What do the Multi-Dimensional Audio Quality Scores mean?
- Timbre (MOS-T) represents how faithfully the headset reproduces the frequency spectrum and temporal resolution (timing information).
- Distortion (MOS-D) represents non-linearities and added noise: higher scores mean cleaner reproduction.
- Immersiveness (MOS-I) represents perceived source width and positioning: how well virtual sound sources are defined in three-dimensional space.
See here for an explanation of MDAQS, how it works, and how it was developed.
Jabra Evolve3 85 review: Should you buy it?
If you spend a significant part of your day on calls and want a single headset that can handle work and everything else, the Jabra Evolve3 85 makes a strong case for itself.
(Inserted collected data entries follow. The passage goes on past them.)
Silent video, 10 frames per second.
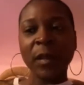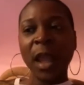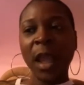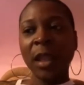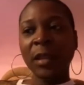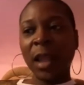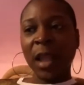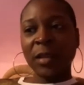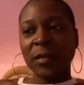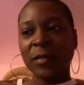And
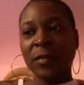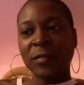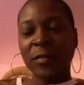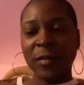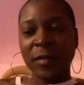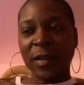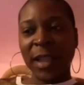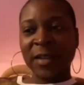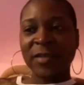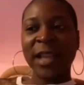
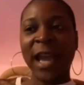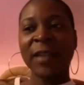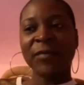there's not,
The mic quality is excellent, the comfort holds up over a full workday, the battery is essentially a non-issue, and the portability and wireless charging are features you’ll appreciate.
At $486, it’s around the same price as the Sony WH-1000XM6 () and AirPods Max (). The trade-off is basically this: if you want better battery life and mic quality, go with the Evolve3 85. If you want better sound quality and ANC, go with one of those, or with one of the many other best wireless headphones.
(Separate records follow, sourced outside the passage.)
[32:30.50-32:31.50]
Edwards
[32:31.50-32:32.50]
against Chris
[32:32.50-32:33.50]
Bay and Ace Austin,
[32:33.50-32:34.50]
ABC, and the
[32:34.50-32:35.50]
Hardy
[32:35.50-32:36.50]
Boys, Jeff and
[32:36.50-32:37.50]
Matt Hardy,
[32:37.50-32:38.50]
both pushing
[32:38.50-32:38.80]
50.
Jabra Evolve3 85 price history
What about the Jabra Evolve3 75?
If $486 feels like a lot, the Evolve3 75 is worth a look. It comes in at $339 and shares the same slim foldable design, flat-surface wireless charging, fast charging support, and ClearVoice mic system as the 85. The main trade-off is the fit: the 75 is an on-ear headset rather than over-ear, which means less passive isolation and a lighter, more breathable feel.
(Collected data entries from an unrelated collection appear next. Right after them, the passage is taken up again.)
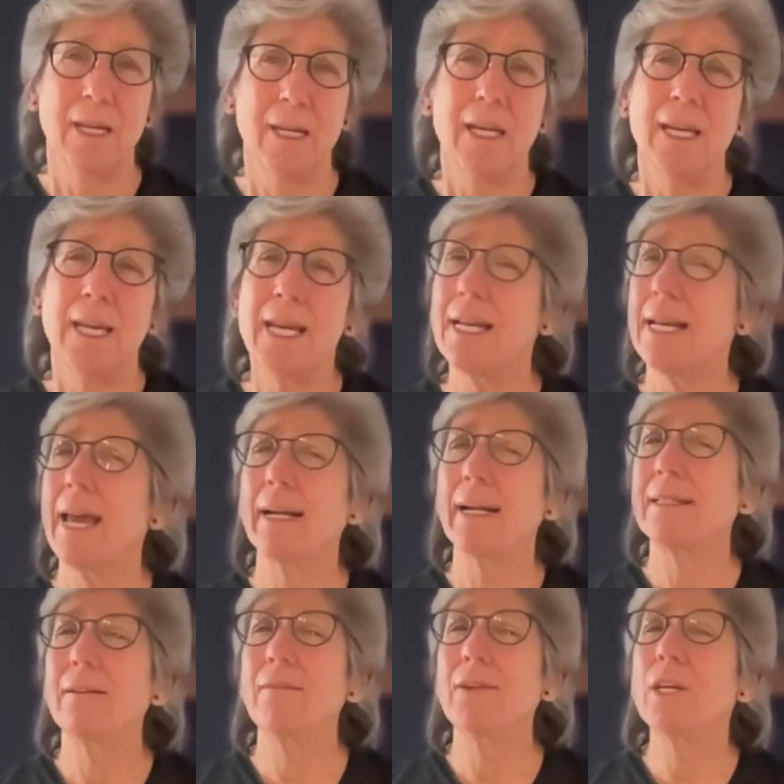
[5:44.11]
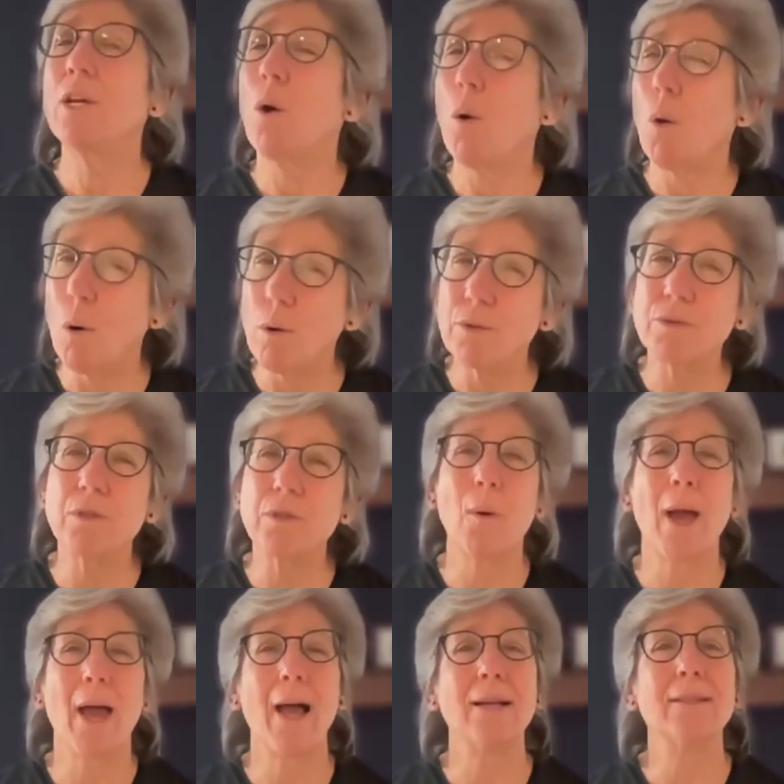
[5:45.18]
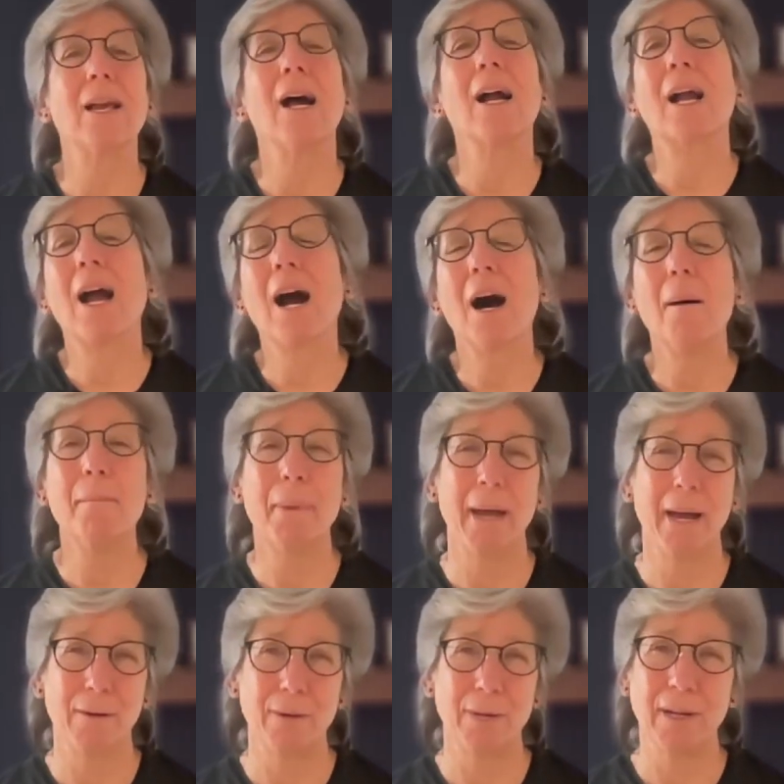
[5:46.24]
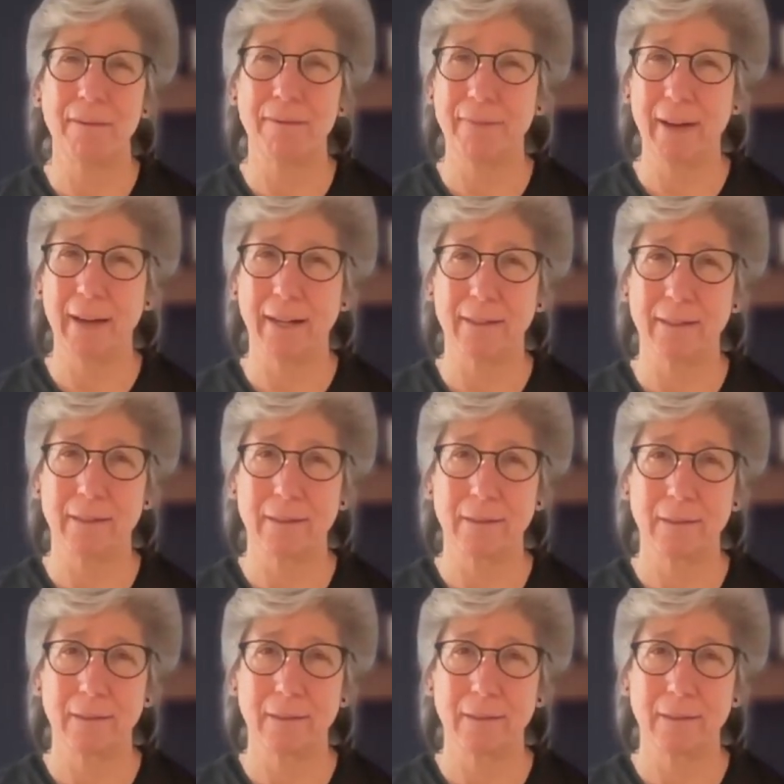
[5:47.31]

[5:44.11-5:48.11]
Inactivity also has a compounding effect.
For some people, that’s actually a feature. If you’re in a role where you need to stay aware of what’s happening around you, or you just find over-ear headphones claustrophobic after a few hours, the 75 makes a lot of sense. Battery life drops slightly too — 22 hours of calls and 110 hours of listening vs. the 85’s 25 and 120 — but again, not a meaningful real-world difference for most people.
In short, if you spend most of your day at a desk and want maximum focus and isolation, go with the 85. If you want something lighter for a more mobile workday and can live without over-ear immersion, the 75 gets you 90% of the way there for $147 less.